In consideration of the internal displacement that the conflict in Yemen has caused, Awad spoke about the larger context of displacement and its effects. Her passport is Jordanian, though her grandparents were forced to immigrate to Jordan from Syria and Palestine. “Oftentimes when we talk about politics we love to abstract about the best foreign policy moves to make,” Awad said. “We forget that these are millions of ordinary people whose lives are being affected.”
She spoke about the psychological effect of continuous bombing, especially on children. Young children in Syria, Iraq and now Yemen have been diagnosed with anxiety, depression and post-traumatic stress disorder, and it is difficult for them to get treatment because of a severe lack of resources. According to Awad, war also causes economic hardship, altering the entire fabric of a society. Most consequentially, millions of refugees are displaced, with passports that are essentially useless once conflict has broken out in their country.
Rodriguez traveled to Yemen last year to study culture, with a focus on the similarities between Hispanics and Arabs. She said that in her cultural research, she kept coming across people who were entirely uninterested in her subject, when they had “more immediate worries and concerns,” like the power going out or the lack of education. She is still in contact with her host family and frequently texts them to make sure they are still okay. She shared what a Yemeni friend had told her: “We don’t have anything, but we will give you anything: we’ll take our shirt off our back and give it to you.”
Khailah spoke about witnessing the conflict in his home from abroad, and watching the airstrikes take out mosques and schools in Sana. “It is a really miserable life in Yemen,” he said. According to him, many children carry blankets around and cover themselves if they hear an astride, with the belief that it will protect them.
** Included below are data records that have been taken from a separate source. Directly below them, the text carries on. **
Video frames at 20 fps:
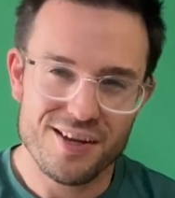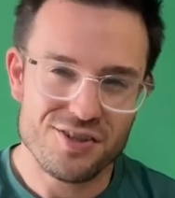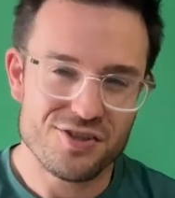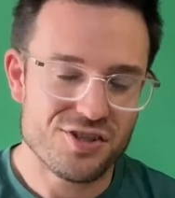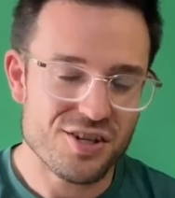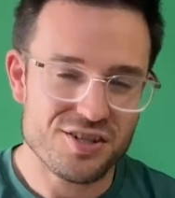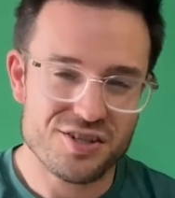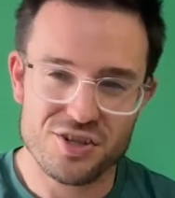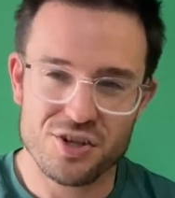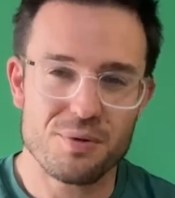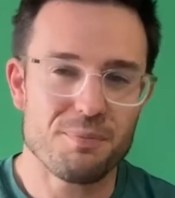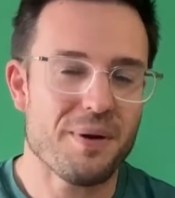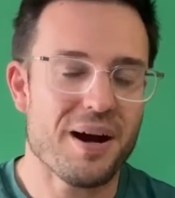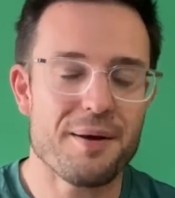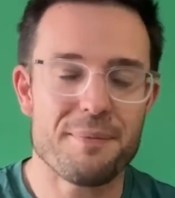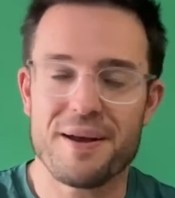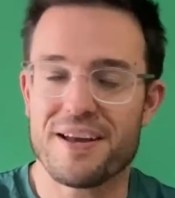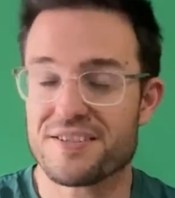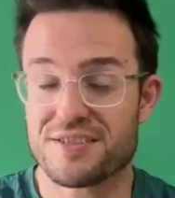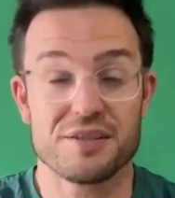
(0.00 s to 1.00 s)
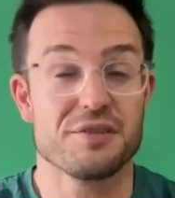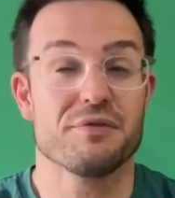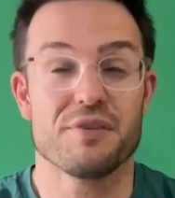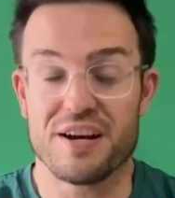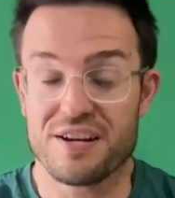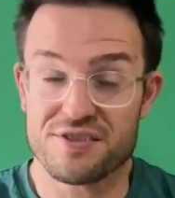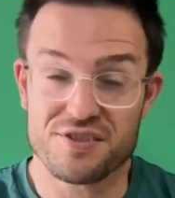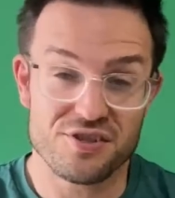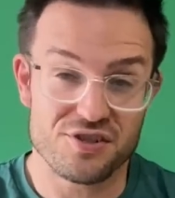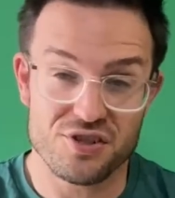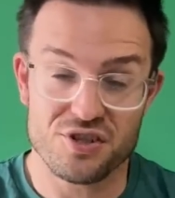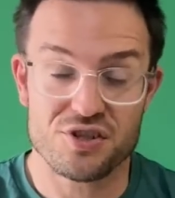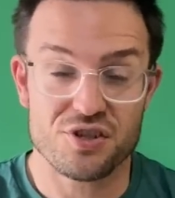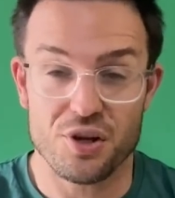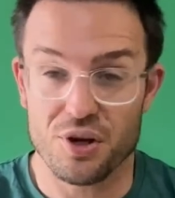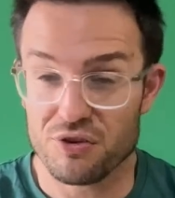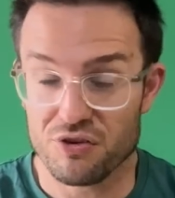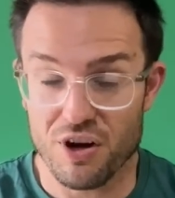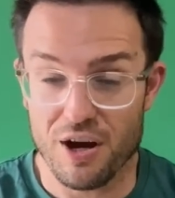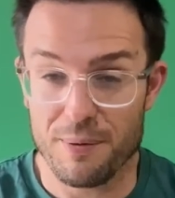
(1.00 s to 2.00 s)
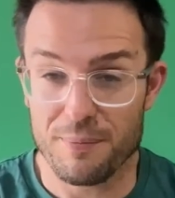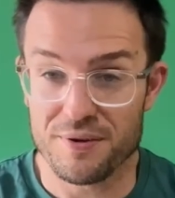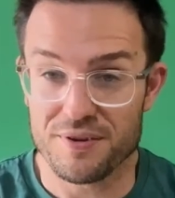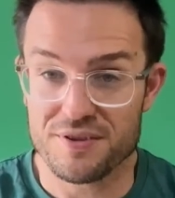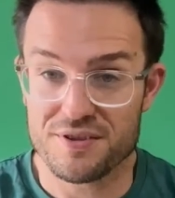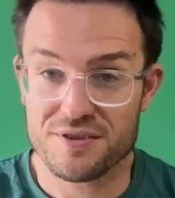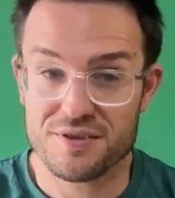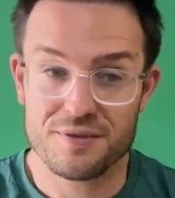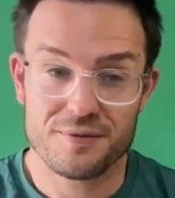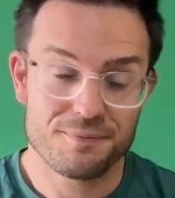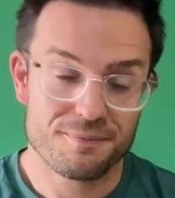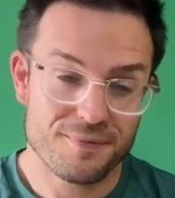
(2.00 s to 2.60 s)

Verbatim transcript: just go, my basic advice is just go diamonds.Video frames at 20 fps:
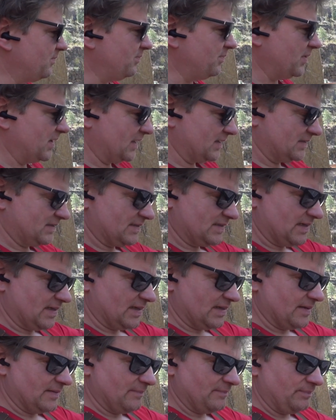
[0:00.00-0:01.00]
But
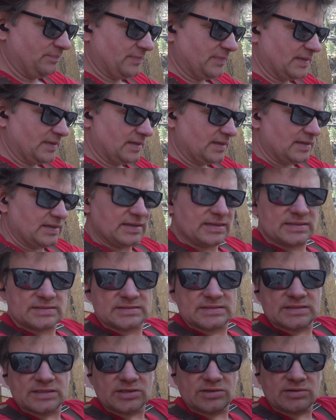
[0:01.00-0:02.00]

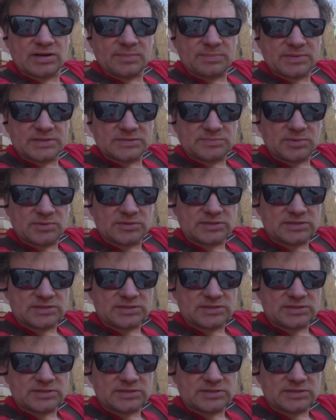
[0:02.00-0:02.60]
see, the grip is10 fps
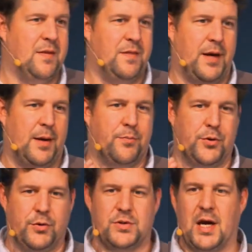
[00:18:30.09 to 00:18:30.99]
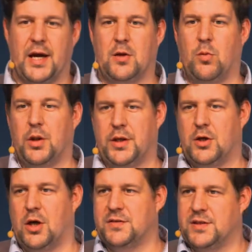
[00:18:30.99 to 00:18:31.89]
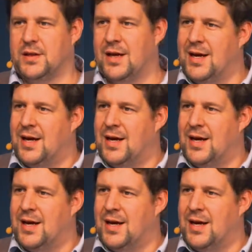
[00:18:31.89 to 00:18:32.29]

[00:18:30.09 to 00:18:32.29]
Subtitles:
They produce high quality content,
He also talked about the soldiers who are still loyal to Saleh, who view him as a hero or a god. “This is not between Shia and Sunni,” he said. “That’s just the outside view. This is about our previous president Saleh.”
Darrow finished by commenting on that outside view of a Sunni-Shia war taking precedence over a more complex outlook: “These kinds of paradigms and simple models tend to become self-fulfilling and do significant damage. Each case is different, but the parallels and the consequences of the assumptions that are made are the same.”